| What you need to do |
Range to copy from the entries below: the line containing "(5.00 s to 6.00 s)" through the line containing "(27.00 s to 27.80 s)", inclusive. Retype only those lines, exactly, without any images.

| Recorded information |
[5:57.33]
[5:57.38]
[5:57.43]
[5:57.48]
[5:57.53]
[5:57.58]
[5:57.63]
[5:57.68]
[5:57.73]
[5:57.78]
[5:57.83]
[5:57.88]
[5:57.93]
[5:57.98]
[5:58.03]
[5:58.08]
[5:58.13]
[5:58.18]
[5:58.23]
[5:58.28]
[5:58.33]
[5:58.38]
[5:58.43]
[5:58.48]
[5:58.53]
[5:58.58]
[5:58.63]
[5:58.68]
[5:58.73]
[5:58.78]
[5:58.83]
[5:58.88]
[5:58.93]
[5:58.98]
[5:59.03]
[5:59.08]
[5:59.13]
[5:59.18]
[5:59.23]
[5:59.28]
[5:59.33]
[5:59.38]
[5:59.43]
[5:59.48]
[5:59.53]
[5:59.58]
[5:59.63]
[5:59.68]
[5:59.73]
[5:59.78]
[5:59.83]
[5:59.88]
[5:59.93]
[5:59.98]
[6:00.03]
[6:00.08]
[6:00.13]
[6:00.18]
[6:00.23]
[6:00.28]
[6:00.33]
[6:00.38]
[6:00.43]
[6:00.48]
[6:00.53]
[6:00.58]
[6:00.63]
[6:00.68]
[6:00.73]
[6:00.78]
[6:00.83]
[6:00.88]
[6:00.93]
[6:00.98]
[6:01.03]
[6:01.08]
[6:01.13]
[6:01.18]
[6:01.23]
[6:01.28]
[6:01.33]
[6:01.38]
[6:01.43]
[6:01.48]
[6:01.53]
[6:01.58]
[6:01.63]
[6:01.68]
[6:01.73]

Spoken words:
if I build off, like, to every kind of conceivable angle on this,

* * *

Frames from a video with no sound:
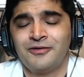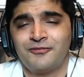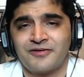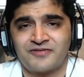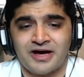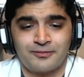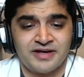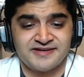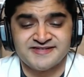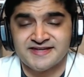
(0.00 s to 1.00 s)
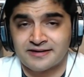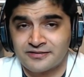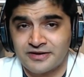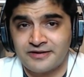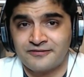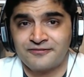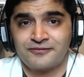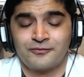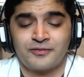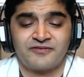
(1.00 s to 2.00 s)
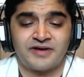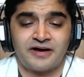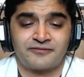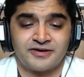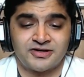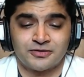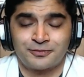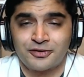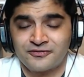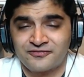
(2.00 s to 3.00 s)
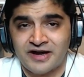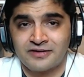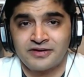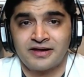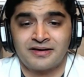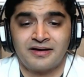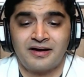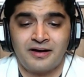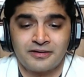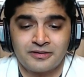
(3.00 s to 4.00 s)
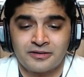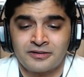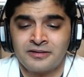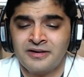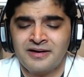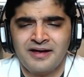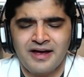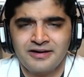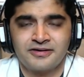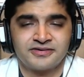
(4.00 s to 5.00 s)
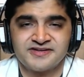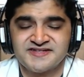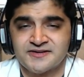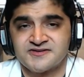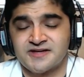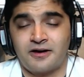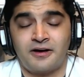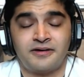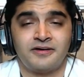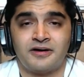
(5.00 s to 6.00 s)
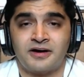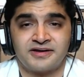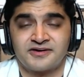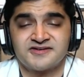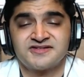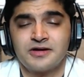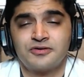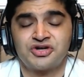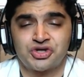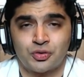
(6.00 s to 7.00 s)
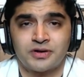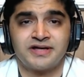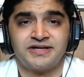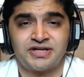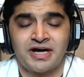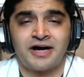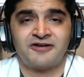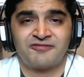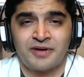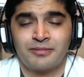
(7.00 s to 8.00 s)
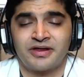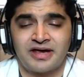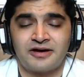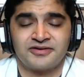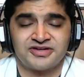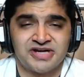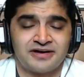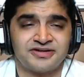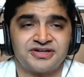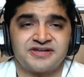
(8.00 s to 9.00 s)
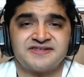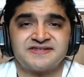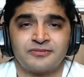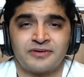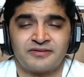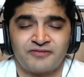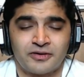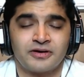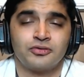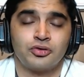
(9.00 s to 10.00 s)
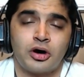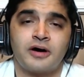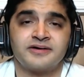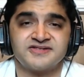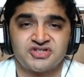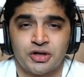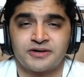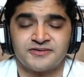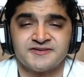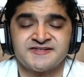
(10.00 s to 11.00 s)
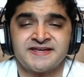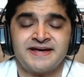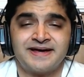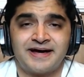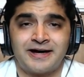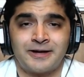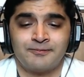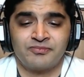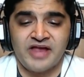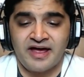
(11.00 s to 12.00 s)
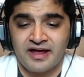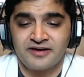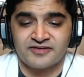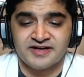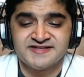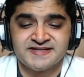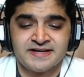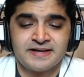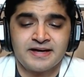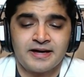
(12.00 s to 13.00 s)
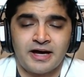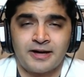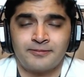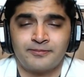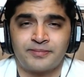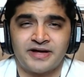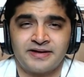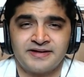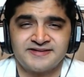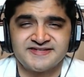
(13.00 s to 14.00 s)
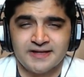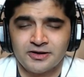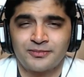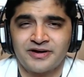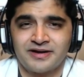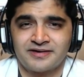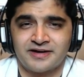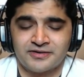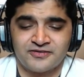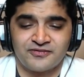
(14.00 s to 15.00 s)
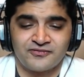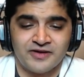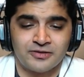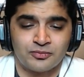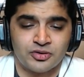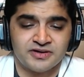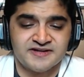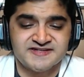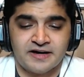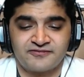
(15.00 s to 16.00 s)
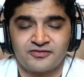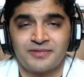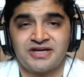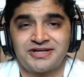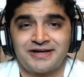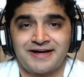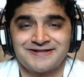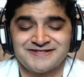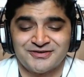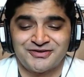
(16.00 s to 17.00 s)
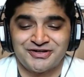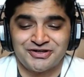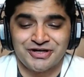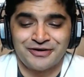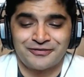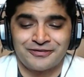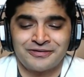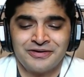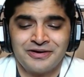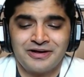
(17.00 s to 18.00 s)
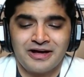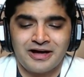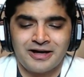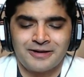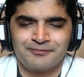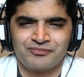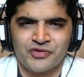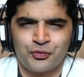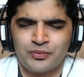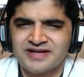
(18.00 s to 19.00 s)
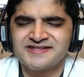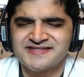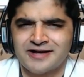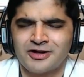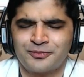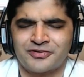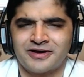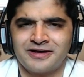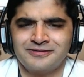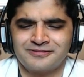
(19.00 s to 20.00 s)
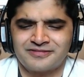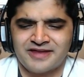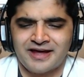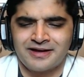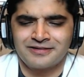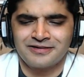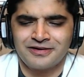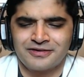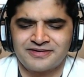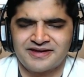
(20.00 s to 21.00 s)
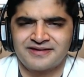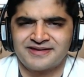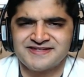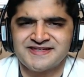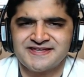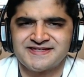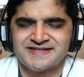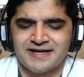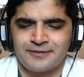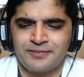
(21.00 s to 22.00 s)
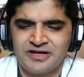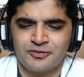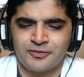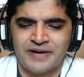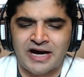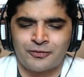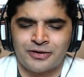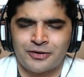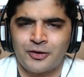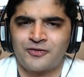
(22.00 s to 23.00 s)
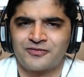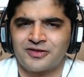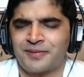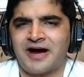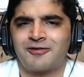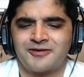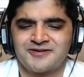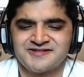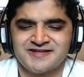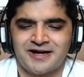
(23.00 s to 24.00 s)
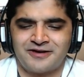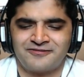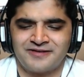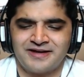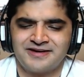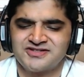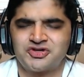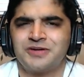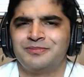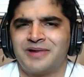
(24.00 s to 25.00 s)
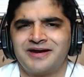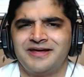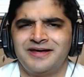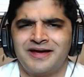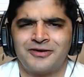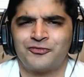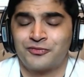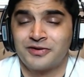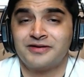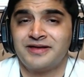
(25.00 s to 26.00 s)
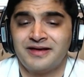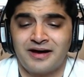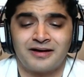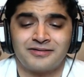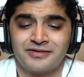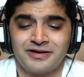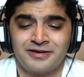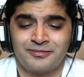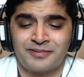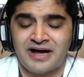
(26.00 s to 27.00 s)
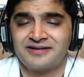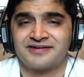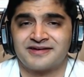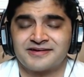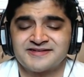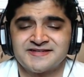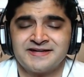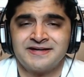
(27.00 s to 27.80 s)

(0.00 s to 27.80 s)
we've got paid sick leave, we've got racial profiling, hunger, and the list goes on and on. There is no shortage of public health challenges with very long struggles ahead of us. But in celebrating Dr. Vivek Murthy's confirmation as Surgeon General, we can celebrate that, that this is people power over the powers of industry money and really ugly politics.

| Solution for this problem |
(5.00 s to 6.00 s)
(6.00 s to 7.00 s)
(7.00 s to 8.00 s)
(8.00 s to 9.00 s)
(9.00 s to 10.00 s)
(10.00 s to 11.00 s)
(11.00 s to 12.00 s)
(12.00 s to 13.00 s)
(13.00 s to 14.00 s)
(14.00 s to 15.00 s)
(15.00 s to 16.00 s)
(16.00 s to 17.00 s)
(17.00 s to 18.00 s)
(18.00 s to 19.00 s)
(19.00 s to 20.00 s)
(20.00 s to 21.00 s)
(21.00 s to 22.00 s)
(22.00 s to 23.00 s)
(23.00 s to 24.00 s)
(24.00 s to 25.00 s)
(25.00 s to 26.00 s)
(26.00 s to 27.00 s)
(27.00 s to 27.80 s)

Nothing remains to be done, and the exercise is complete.